- Opening Delimiter -

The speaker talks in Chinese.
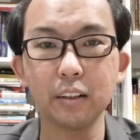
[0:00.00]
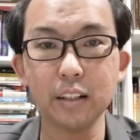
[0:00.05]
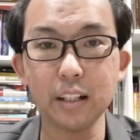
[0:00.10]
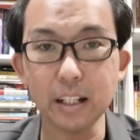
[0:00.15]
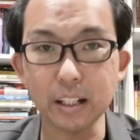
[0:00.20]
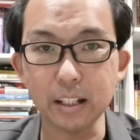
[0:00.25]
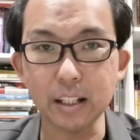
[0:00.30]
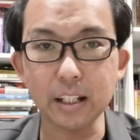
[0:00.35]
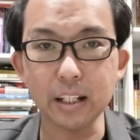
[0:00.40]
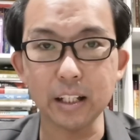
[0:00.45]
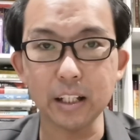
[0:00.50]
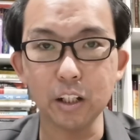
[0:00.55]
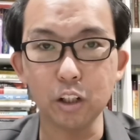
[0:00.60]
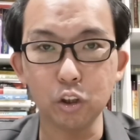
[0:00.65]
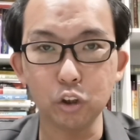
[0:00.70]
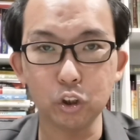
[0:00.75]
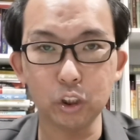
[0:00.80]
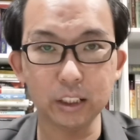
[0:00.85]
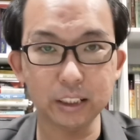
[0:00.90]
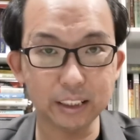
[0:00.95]
弟弟
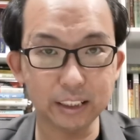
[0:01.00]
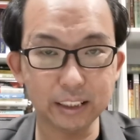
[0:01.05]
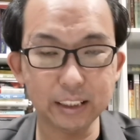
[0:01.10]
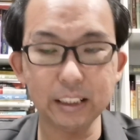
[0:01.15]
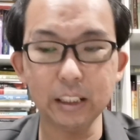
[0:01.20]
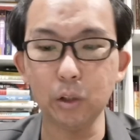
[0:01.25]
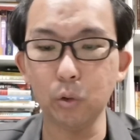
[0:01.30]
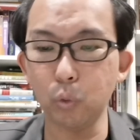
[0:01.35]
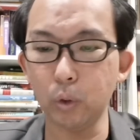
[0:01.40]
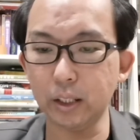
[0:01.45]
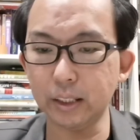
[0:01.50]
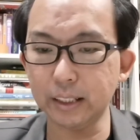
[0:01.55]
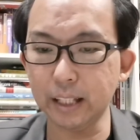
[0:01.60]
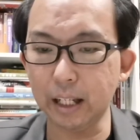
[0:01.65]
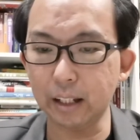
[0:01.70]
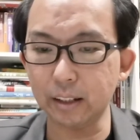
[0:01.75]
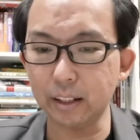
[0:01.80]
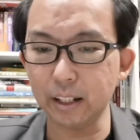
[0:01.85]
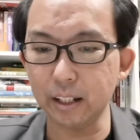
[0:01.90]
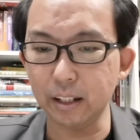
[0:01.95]
却是敬畏
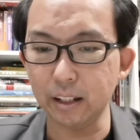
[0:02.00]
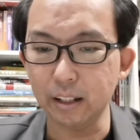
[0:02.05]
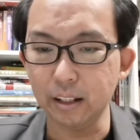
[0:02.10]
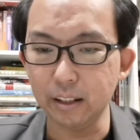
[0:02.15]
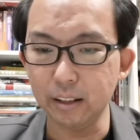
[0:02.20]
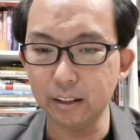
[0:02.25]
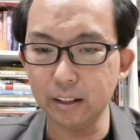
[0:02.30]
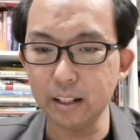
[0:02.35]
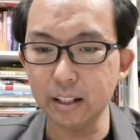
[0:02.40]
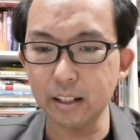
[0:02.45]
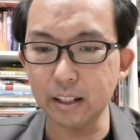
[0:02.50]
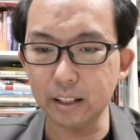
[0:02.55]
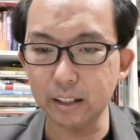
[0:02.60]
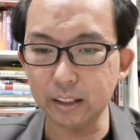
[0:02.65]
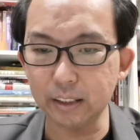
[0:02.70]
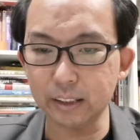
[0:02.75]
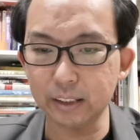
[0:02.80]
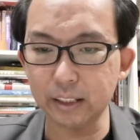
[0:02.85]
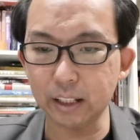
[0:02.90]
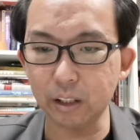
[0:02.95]
上帝，弟弟
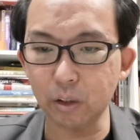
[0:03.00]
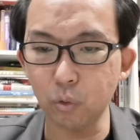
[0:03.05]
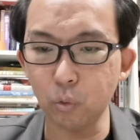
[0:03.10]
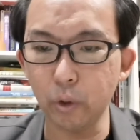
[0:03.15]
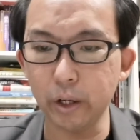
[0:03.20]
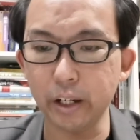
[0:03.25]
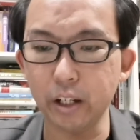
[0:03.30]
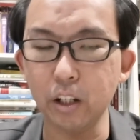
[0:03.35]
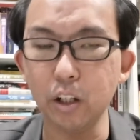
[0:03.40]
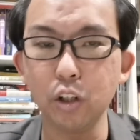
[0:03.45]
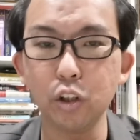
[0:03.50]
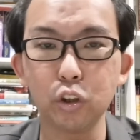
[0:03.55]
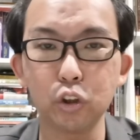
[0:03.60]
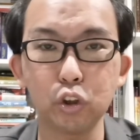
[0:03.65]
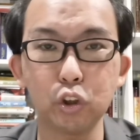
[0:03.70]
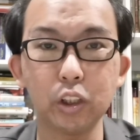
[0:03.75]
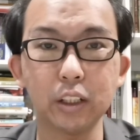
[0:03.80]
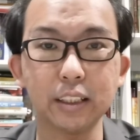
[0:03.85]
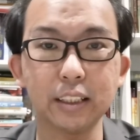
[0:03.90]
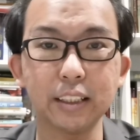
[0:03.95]
的行为
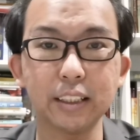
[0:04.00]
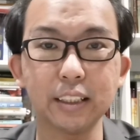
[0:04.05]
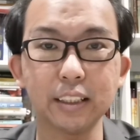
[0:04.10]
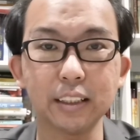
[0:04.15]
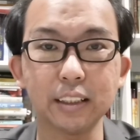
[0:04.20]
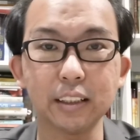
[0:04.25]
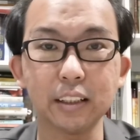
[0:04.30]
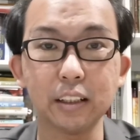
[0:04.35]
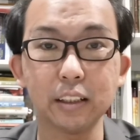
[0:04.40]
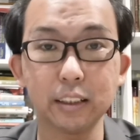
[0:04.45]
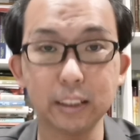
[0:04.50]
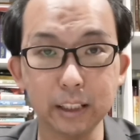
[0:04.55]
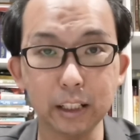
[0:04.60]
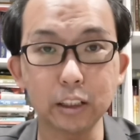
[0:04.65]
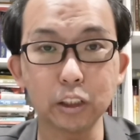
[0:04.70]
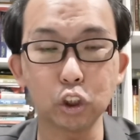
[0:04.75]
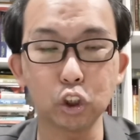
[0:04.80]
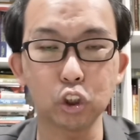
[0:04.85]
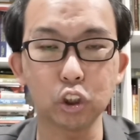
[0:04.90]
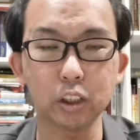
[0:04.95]
却是
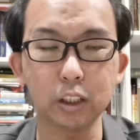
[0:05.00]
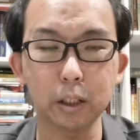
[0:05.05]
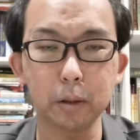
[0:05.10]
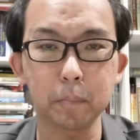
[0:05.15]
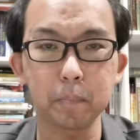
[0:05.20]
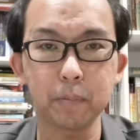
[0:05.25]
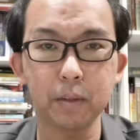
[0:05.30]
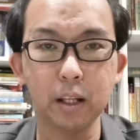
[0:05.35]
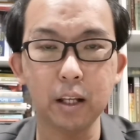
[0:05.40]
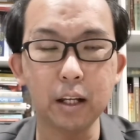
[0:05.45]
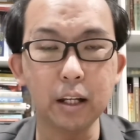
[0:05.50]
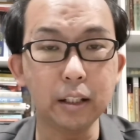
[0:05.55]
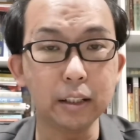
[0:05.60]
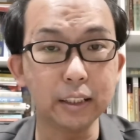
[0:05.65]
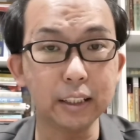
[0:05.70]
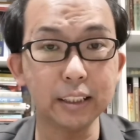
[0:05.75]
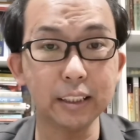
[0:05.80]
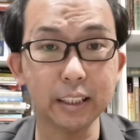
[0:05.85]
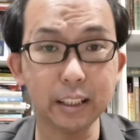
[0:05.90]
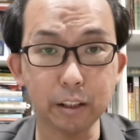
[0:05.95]
正直的，
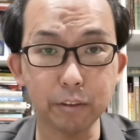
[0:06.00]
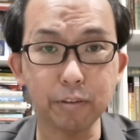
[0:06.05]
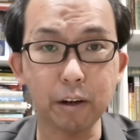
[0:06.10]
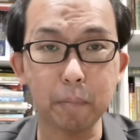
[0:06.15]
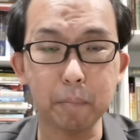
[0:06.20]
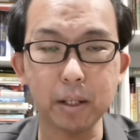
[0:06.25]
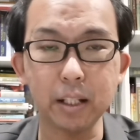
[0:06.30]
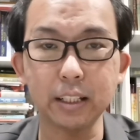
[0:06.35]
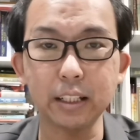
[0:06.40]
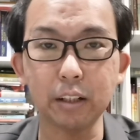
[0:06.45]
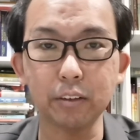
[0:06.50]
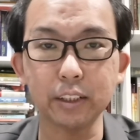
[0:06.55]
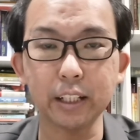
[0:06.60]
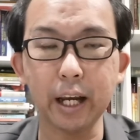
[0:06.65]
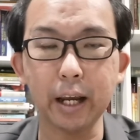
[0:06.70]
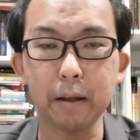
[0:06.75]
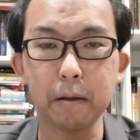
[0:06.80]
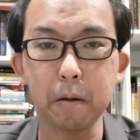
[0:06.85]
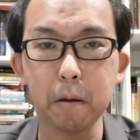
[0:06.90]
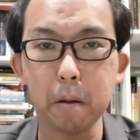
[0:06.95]
这是一个反面教
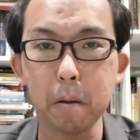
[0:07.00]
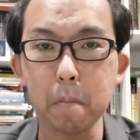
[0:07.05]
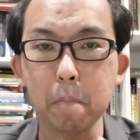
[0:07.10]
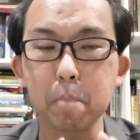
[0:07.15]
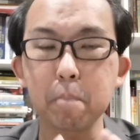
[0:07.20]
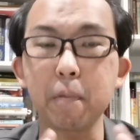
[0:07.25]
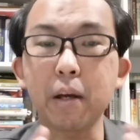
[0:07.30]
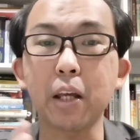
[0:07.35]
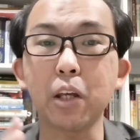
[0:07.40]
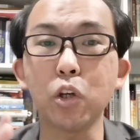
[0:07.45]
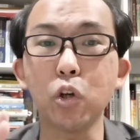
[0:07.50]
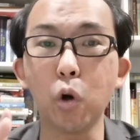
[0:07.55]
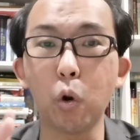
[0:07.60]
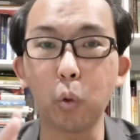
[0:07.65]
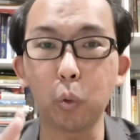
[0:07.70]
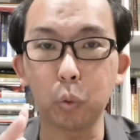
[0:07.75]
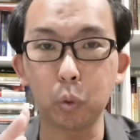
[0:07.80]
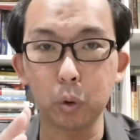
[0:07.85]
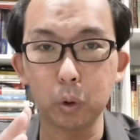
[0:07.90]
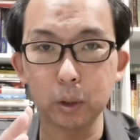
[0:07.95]
材。没
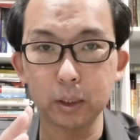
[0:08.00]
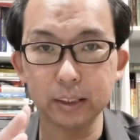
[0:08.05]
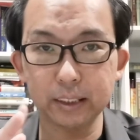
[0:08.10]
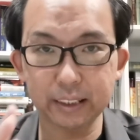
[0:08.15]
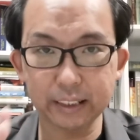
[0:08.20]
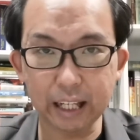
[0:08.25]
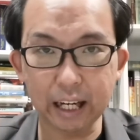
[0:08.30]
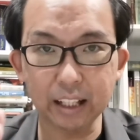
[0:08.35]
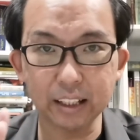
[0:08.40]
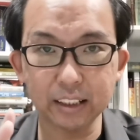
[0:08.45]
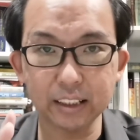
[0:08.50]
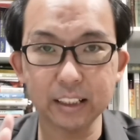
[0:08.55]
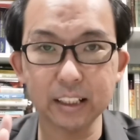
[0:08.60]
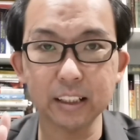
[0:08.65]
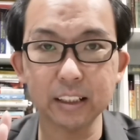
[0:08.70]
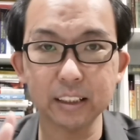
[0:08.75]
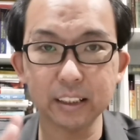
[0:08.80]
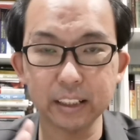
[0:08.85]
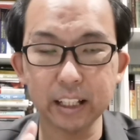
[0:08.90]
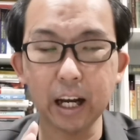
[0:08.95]
有相
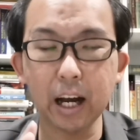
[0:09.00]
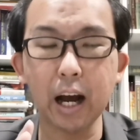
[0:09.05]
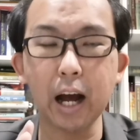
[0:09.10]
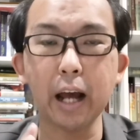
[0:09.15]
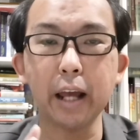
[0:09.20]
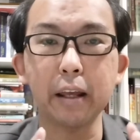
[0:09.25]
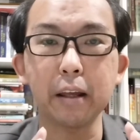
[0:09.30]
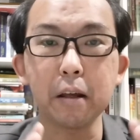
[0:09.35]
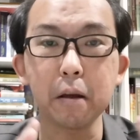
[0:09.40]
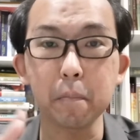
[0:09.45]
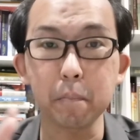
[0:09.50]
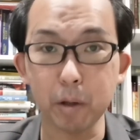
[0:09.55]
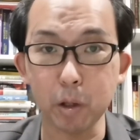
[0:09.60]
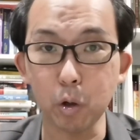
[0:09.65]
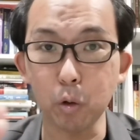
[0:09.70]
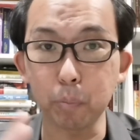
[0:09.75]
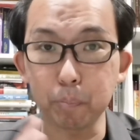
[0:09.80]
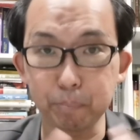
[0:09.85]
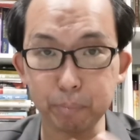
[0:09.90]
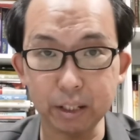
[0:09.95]
亲相爱，没
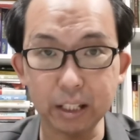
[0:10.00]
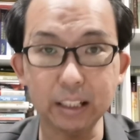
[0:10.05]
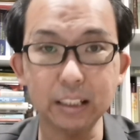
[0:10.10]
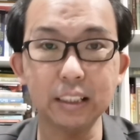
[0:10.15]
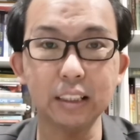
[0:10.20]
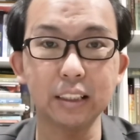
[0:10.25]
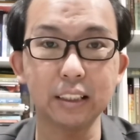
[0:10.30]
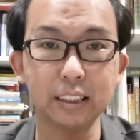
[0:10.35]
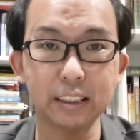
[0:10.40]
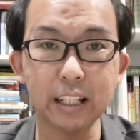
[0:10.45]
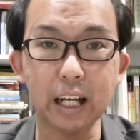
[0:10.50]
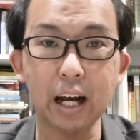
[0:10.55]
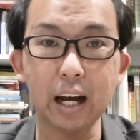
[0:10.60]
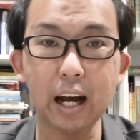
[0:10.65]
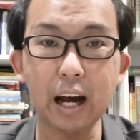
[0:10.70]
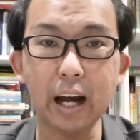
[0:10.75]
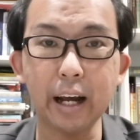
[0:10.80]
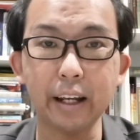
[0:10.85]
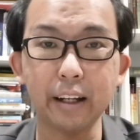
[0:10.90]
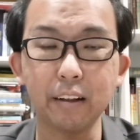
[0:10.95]
有彼此相
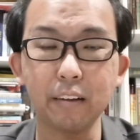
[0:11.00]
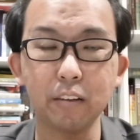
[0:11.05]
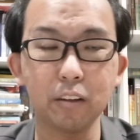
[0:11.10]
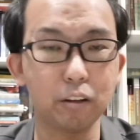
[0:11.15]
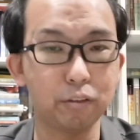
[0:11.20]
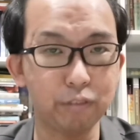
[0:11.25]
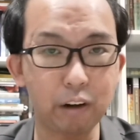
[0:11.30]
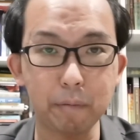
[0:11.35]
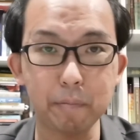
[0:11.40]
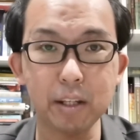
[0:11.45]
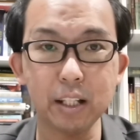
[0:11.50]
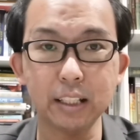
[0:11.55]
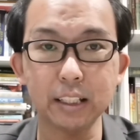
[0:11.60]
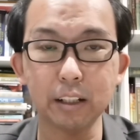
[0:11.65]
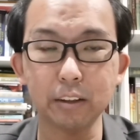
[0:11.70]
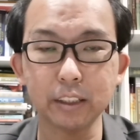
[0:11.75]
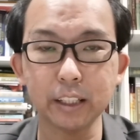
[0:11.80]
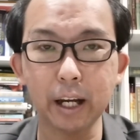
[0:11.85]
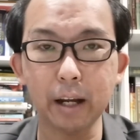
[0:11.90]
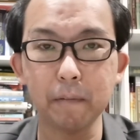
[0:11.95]
爱的反面
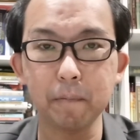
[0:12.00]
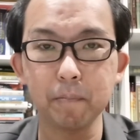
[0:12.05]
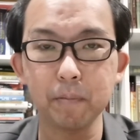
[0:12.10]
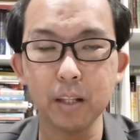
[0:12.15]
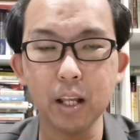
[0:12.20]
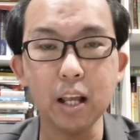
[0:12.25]
教材。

- Closing Delimiter -

● What you have to do
Output each record exactly as it appears, but not the pictures.

● Completed exercise
The speaker talks in Chinese.
[0:00.00]
[0:00.05]
[0:00.10]
[0:00.15]
[0:00.20]
[0:00.25]
[0:00.30]
[0:00.35]
[0:00.40]
[0:00.45]
[0:00.50]
[0:00.55]
[0:00.60]
[0:00.65]
[0:00.70]
[0:00.75]
[0:00.80]
[0:00.85]
[0:00.90]
[0:00.95]
弟弟
[0:01.00]
[0:01.05]
[0:01.10]
[0:01.15]
[0:01.20]
[0:01.25]
[0:01.30]
[0:01.35]
[0:01.40]
[0:01.45]
[0:01.50]
[0:01.55]
[0:01.60]
[0:01.65]
[0:01.70]
[0:01.75]
[0:01.80]
[0:01.85]
[0:01.90]
[0:01.95]
却是敬畏
[0:02.00]
[0:02.05]
[0:02.10]
[0:02.15]
[0:02.20]
[0:02.25]
[0:02.30]
[0:02.35]
[0:02.40]
[0:02.45]
[0:02.50]
[0:02.55]
[0:02.60]
[0:02.65]
[0:02.70]
[0:02.75]
[0:02.80]
[0:02.85]
[0:02.90]
[0:02.95]
上帝，弟弟
[0:03.00]
[0:03.05]
[0:03.10]
[0:03.15]
[0:03.20]
[0:03.25]
[0:03.30]
[0:03.35]
[0:03.40]
[0:03.45]
[0:03.50]
[0:03.55]
[0:03.60]
[0:03.65]
[0:03.70]
[0:03.75]
[0:03.80]
[0:03.85]
[0:03.90]
[0:03.95]
的行为
[0:04.00]
[0:04.05]
[0:04.10]
[0:04.15]
[0:04.20]
[0:04.25]
[0:04.30]
[0:04.35]
[0:04.40]
[0:04.45]
[0:04.50]
[0:04.55]
[0:04.60]
[0:04.65]
[0:04.70]
[0:04.75]
[0:04.80]
[0:04.85]
[0:04.90]
[0:04.95]
却是
[0:05.00]
[0:05.05]
[0:05.10]
[0:05.15]
[0:05.20]
[0:05.25]
[0:05.30]
[0:05.35]
[0:05.40]
[0:05.45]
[0:05.50]
[0:05.55]
[0:05.60]
[0:05.65]
[0:05.70]
[0:05.75]
[0:05.80]
[0:05.85]
[0:05.90]
[0:05.95]
正直的，
[0:06.00]
[0:06.05]
[0:06.10]
[0:06.15]
[0:06.20]
[0:06.25]
[0:06.30]
[0:06.35]
[0:06.40]
[0:06.45]
[0:06.50]
[0:06.55]
[0:06.60]
[0:06.65]
[0:06.70]
[0:06.75]
[0:06.80]
[0:06.85]
[0:06.90]
[0:06.95]
这是一个反面教
[0:07.00]
[0:07.05]
[0:07.10]
[0:07.15]
[0:07.20]
[0:07.25]
[0:07.30]
[0:07.35]
[0:07.40]
[0:07.45]
[0:07.50]
[0:07.55]
[0:07.60]
[0:07.65]
[0:07.70]
[0:07.75]
[0:07.80]
[0:07.85]
[0:07.90]
[0:07.95]
材。没
[0:08.00]
[0:08.05]
[0:08.10]
[0:08.15]
[0:08.20]
[0:08.25]
[0:08.30]
[0:08.35]
[0:08.40]
[0:08.45]
[0:08.50]
[0:08.55]
[0:08.60]
[0:08.65]
[0:08.70]
[0:08.75]
[0:08.80]
[0:08.85]
[0:08.90]
[0:08.95]
有相
[0:09.00]
[0:09.05]
[0:09.10]
[0:09.15]
[0:09.20]
[0:09.25]
[0:09.30]
[0:09.35]
[0:09.40]
[0:09.45]
[0:09.50]
[0:09.55]
[0:09.60]
[0:09.65]
[0:09.70]
[0:09.75]
[0:09.80]
[0:09.85]
[0:09.90]
[0:09.95]
亲相爱，没
[0:10.00]
[0:10.05]
[0:10.10]
[0:10.15]
[0:10.20]
[0:10.25]
[0:10.30]
[0:10.35]
[0:10.40]
[0:10.45]
[0:10.50]
[0:10.55]
[0:10.60]
[0:10.65]
[0:10.70]
[0:10.75]
[0:10.80]
[0:10.85]
[0:10.90]
[0:10.95]
有彼此相
[0:11.00]
[0:11.05]
[0:11.10]
[0:11.15]
[0:11.20]
[0:11.25]
[0:11.30]
[0:11.35]
[0:11.40]
[0:11.45]
[0:11.50]
[0:11.55]
[0:11.60]
[0:11.65]
[0:11.70]
[0:11.75]
[0:11.80]
[0:11.85]
[0:11.90]
[0:11.95]
爱的反面
[0:12.00]
[0:12.05]
[0:12.10]
[0:12.15]
[0:12.20]
[0:12.25]
教材。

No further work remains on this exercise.